As director of the Division of Rehabilitation Sciences, Dr. Ottenbacher led the development of the PhD program in Rehabilitation Sciences in 2000, with the first student completing the program in 2004. The program (now directed by Dr. Soham Al Snih) has accepted 55 students and conferred 37 degrees with 13 students currently enrolled. He also developed and led the Postdoctoral Research Training Program, which has accepted 50 fellows, one currently enrolled and 49 completed their training. Dr. Ottenbacher has been a mentor for 11 K-award scholars and the PI of a NIH K12 national training grant funded since 2007, which also includes the University of Florida and the University of Southern California. He also started the Center for Rehabilitation Sciences in 2000, an institutional center (now referred to as the Center for Recovery, Physical Activity and Nutrition, directed by Dr. Blake Rasmussen), that supports interdisciplinary research related to rehabilitation, disability, recovery and nutrition.
Dr. Ottenbacher's research focuses on rehabilitation outcomes with an emphasis on functional performance, disability, and frailty in older adults. He has published > 400 articles that have been cited over 14,600 times (Scopus). Dr. Ottenbacher has received continuous federal funding as a principal investigator since 1984 totaling more than $40 million. He is a past member of the NIH Advisory Board for the National Center for Medical Rehabilitation Research and has served on multiple study sections and review panels.

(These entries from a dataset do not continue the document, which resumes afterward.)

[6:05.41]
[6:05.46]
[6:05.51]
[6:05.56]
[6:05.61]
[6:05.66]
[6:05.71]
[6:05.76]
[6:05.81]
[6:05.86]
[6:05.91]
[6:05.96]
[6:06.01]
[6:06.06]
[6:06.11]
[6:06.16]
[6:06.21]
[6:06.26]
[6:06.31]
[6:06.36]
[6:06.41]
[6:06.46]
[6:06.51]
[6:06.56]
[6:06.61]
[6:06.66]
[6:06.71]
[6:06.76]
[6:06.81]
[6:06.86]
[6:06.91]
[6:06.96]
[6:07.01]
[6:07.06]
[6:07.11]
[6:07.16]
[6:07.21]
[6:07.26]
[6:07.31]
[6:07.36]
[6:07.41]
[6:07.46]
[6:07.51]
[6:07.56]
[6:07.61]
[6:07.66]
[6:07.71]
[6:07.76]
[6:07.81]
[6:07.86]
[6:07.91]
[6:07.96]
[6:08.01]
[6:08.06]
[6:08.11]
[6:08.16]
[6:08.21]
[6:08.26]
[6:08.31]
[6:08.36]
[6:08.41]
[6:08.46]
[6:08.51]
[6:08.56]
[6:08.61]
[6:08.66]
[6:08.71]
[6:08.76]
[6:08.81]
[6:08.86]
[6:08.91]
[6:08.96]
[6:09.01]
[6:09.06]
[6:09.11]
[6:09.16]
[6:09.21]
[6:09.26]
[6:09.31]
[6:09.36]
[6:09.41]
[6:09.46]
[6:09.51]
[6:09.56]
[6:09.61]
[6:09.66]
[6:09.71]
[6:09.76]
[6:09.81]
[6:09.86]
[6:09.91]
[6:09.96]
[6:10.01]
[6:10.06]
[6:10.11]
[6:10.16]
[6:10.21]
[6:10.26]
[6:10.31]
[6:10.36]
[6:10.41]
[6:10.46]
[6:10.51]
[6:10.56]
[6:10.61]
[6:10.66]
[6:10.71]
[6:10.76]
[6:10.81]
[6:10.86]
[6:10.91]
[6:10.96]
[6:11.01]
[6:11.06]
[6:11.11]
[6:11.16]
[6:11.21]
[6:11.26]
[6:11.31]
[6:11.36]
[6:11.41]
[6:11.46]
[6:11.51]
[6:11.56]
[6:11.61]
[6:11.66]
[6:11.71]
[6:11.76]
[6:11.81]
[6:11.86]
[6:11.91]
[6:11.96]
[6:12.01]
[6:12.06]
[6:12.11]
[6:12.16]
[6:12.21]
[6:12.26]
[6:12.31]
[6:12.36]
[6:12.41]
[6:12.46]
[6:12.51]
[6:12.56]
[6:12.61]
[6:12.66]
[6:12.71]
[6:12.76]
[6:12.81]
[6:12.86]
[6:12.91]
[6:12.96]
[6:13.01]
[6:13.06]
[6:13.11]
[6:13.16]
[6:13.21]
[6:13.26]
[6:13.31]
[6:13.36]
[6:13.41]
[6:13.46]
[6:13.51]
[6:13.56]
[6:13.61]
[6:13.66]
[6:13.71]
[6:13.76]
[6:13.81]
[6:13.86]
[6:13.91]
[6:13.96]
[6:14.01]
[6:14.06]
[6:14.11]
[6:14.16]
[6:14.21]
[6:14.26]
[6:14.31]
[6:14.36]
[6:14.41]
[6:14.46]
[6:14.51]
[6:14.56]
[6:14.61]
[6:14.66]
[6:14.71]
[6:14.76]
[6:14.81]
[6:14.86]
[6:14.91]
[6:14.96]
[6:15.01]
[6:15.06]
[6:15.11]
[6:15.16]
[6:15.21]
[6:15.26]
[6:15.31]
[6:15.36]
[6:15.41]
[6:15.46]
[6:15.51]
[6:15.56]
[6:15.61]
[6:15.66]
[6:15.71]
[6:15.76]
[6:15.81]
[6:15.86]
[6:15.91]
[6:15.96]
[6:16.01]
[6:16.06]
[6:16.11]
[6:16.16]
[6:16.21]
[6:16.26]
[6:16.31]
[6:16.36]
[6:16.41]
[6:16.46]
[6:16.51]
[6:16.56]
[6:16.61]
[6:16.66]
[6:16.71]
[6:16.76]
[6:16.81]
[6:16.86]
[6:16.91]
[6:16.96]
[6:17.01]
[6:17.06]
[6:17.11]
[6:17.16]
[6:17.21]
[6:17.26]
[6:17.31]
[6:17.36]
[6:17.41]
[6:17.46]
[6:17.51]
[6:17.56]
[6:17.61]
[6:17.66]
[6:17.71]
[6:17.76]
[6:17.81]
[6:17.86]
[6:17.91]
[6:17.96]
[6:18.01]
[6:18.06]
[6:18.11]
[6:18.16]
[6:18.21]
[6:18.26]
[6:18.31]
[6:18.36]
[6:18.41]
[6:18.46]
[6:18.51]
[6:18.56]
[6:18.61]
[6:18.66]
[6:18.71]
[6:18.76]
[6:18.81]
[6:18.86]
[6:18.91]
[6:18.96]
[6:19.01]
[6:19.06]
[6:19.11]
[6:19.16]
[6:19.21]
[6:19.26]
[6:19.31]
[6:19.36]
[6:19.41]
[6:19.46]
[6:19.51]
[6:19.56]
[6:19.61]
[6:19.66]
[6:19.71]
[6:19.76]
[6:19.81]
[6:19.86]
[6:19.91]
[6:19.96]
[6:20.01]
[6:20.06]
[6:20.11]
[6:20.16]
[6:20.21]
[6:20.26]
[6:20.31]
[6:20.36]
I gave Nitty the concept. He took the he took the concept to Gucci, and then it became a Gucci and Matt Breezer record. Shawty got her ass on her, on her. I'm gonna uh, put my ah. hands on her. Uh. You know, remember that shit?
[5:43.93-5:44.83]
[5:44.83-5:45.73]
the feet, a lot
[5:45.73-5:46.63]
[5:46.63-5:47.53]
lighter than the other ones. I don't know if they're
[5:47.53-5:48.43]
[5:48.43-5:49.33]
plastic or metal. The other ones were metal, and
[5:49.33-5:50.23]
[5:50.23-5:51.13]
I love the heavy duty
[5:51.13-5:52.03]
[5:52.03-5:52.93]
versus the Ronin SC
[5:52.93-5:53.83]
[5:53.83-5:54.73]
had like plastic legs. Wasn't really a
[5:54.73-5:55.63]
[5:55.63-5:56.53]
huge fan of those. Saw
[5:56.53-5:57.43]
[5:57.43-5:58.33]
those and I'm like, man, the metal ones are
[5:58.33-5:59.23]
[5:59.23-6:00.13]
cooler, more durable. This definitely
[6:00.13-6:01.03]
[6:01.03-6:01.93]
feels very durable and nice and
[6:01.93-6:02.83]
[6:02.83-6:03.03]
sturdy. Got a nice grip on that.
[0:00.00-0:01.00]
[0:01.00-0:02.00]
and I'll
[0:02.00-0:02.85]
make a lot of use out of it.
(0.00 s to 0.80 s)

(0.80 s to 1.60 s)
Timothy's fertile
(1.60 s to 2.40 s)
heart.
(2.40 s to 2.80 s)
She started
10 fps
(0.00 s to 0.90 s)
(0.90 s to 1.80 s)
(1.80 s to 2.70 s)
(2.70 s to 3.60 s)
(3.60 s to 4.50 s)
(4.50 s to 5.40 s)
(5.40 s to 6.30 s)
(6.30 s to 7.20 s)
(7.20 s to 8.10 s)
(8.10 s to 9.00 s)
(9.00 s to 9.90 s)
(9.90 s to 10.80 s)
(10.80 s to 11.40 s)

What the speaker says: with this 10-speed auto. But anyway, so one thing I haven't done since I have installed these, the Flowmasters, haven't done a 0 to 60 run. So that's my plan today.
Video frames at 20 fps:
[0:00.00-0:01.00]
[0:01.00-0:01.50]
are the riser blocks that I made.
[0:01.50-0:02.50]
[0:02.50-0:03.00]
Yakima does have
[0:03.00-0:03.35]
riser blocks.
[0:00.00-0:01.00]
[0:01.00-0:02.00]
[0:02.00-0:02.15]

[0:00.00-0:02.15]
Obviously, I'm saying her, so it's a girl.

Dr. Ottenbacher is a Fellow in the American Occupational Therapy Association, the American Congress of Rehabilitation Medicine, and the Gerontological Society of America (Health Sciences Division). He is the recipient of numerous awards that reflect his commitment to promoting the field of rehabilitation science and developing research and training programs. He holds the Russell Shearn Moody Distinguished Chair in Neurological Rehabilitation at UTMB. In 2010 he received the Award of Merit from the American Occupational Therapy Association, in 2016 he received the Gold Key Award from the American Congress of Rehabilitation Medicine; and in 2017 Dr. Ottenbacher was named to the 100 most influential people in Occupational Therapy by the American Occupational Therapy Association.